**AIM OF THE EXERCISE:**
Each entry needs to be copied exactly, with nothing left out.

═══ MATERIAL FOR THIS TASK ═══

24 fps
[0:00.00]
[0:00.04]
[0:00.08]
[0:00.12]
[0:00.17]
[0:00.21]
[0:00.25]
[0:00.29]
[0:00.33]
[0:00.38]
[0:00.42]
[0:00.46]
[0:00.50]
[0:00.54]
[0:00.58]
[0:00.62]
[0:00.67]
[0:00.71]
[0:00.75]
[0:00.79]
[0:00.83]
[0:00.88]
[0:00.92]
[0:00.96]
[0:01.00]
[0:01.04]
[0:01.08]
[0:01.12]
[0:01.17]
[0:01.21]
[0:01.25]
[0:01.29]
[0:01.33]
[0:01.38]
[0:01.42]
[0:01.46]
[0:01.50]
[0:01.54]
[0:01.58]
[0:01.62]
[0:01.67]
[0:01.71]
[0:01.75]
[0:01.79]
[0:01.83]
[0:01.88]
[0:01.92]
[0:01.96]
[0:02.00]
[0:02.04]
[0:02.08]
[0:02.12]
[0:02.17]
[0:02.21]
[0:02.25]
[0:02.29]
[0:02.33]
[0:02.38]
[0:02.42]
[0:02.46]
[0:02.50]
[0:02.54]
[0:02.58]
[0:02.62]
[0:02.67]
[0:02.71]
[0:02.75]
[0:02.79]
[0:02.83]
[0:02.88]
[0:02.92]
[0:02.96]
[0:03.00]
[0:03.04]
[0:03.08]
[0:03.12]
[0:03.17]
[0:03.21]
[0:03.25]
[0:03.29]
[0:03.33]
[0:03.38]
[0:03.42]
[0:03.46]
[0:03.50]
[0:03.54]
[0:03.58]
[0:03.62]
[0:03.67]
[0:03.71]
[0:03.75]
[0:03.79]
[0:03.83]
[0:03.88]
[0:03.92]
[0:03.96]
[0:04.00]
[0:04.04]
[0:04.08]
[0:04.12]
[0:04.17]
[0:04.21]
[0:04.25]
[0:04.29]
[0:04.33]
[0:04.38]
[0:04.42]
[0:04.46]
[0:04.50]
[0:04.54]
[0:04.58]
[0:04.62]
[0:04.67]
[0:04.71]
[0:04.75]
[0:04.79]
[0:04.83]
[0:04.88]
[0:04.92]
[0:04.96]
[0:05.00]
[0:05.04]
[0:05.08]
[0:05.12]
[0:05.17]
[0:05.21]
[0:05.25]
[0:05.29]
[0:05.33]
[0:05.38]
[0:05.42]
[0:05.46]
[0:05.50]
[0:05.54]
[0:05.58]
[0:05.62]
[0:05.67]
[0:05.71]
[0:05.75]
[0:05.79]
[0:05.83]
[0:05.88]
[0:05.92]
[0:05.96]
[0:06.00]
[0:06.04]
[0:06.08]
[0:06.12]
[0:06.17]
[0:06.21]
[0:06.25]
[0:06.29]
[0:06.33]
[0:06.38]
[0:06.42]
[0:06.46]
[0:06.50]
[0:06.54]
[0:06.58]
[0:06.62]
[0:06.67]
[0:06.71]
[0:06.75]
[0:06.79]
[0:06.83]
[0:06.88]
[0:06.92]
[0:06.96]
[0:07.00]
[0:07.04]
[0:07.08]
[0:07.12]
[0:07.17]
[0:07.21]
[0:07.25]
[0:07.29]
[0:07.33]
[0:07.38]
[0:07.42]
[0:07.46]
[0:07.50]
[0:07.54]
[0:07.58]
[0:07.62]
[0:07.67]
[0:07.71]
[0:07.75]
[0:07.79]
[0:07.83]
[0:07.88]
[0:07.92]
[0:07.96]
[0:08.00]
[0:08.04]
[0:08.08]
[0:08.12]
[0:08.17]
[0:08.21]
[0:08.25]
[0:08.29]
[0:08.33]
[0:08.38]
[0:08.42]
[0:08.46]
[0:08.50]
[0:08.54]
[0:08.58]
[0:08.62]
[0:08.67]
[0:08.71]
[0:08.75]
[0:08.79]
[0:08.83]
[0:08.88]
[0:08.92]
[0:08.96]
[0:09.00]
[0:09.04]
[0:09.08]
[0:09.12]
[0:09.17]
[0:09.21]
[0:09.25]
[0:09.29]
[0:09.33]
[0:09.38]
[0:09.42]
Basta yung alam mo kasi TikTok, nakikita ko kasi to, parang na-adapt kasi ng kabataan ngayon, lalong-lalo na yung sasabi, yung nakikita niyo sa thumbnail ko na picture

═══

**SOLUTION FOR THIS PROBLEM:**
24 fps
[0:00.00]
[0:00.04]
[0:00.08]
[0:00.12]
[0:00.17]
[0:00.21]
[0:00.25]
[0:00.29]
[0:00.33]
[0:00.38]
[0:00.42]
[0:00.46]
[0:00.50]
[0:00.54]
[0:00.58]
[0:00.62]
[0:00.67]
[0:00.71]
[0:00.75]
[0:00.79]
[0:00.83]
[0:00.88]
[0:00.92]
[0:00.96]
[0:01.00]
[0:01.04]
[0:01.08]
[0:01.12]
[0:01.17]
[0:01.21]
[0:01.25]
[0:01.29]
[0:01.33]
[0:01.38]
[0:01.42]
[0:01.46]
[0:01.50]
[0:01.54]
[0:01.58]
[0:01.62]
[0:01.67]
[0:01.71]
[0:01.75]
[0:01.79]
[0:01.83]
[0:01.88]
[0:01.92]
[0:01.96]
[0:02.00]
[0:02.04]
[0:02.08]
[0:02.12]
[0:02.17]
[0:02.21]
[0:02.25]
[0:02.29]
[0:02.33]
[0:02.38]
[0:02.42]
[0:02.46]
[0:02.50]
[0:02.54]
[0:02.58]
[0:02.62]
[0:02.67]
[0:02.71]
[0:02.75]
[0:02.79]
[0:02.83]
[0:02.88]
[0:02.92]
[0:02.96]
[0:03.00]
[0:03.04]
[0:03.08]
[0:03.12]
[0:03.17]
[0:03.21]
[0:03.25]
[0:03.29]
[0:03.33]
[0:03.38]
[0:03.42]
[0:03.46]
[0:03.50]
[0:03.54]
[0:03.58]
[0:03.62]
[0:03.67]
[0:03.71]
[0:03.75]
[0:03.79]
[0:03.83]
[0:03.88]
[0:03.92]
[0:03.96]
[0:04.00]
[0:04.04]
[0:04.08]
[0:04.12]
[0:04.17]
[0:04.21]
[0:04.25]
[0:04.29]
[0:04.33]
[0:04.38]
[0:04.42]
[0:04.46]
[0:04.50]
[0:04.54]
[0:04.58]
[0:04.62]
[0:04.67]
[0:04.71]
[0:04.75]
[0:04.79]
[0:04.83]
[0:04.88]
[0:04.92]
[0:04.96]
[0:05.00]
[0:05.04]
[0:05.08]
[0:05.12]
[0:05.17]
[0:05.21]
[0:05.25]
[0:05.29]
[0:05.33]
[0:05.38]
[0:05.42]
[0:05.46]
[0:05.50]
[0:05.54]
[0:05.58]
[0:05.62]
[0:05.67]
[0:05.71]
[0:05.75]
[0:05.79]
[0:05.83]
[0:05.88]
[0:05.92]
[0:05.96]
[0:06.00]
[0:06.04]
[0:06.08]
[0:06.12]
[0:06.17]
[0:06.21]
[0:06.25]
[0:06.29]
[0:06.33]
[0:06.38]
[0:06.42]
[0:06.46]
[0:06.50]
[0:06.54]
[0:06.58]
[0:06.62]
[0:06.67]
[0:06.71]
[0:06.75]
[0:06.79]
[0:06.83]
[0:06.88]
[0:06.92]
[0:06.96]
[0:07.00]
[0:07.04]
[0:07.08]
[0:07.12]
[0:07.17]
[0:07.21]
[0:07.25]
[0:07.29]
[0:07.33]
[0:07.38]
[0:07.42]
[0:07.46]
[0:07.50]
[0:07.54]
[0:07.58]
[0:07.62]
[0:07.67]
[0:07.71]
[0:07.75]
[0:07.79]
[0:07.83]
[0:07.88]
[0:07.92]
[0:07.96]
[0:08.00]
[0:08.04]
[0:08.08]
[0:08.12]
[0:08.17]
[0:08.21]
[0:08.25]
[0:08.29]
[0:08.33]
[0:08.38]
[0:08.42]
[0:08.46]
[0:08.50]
[0:08.54]
[0:08.58]
[0:08.62]
[0:08.67]
[0:08.71]
[0:08.75]
[0:08.79]
[0:08.83]
[0:08.88]
[0:08.92]
[0:08.96]
[0:09.00]
[0:09.04]
[0:09.08]
[0:09.12]
[0:09.17]
[0:09.21]
[0:09.25]
[0:09.29]
[0:09.33]
[0:09.38]
[0:09.42]
Basta yung alam mo kasi TikTok, nakikita ko kasi to, parang na-adapt kasi ng kabataan ngayon, lalong-lalo na yung sasabi, yung nakikita niyo sa thumbnail ko na picture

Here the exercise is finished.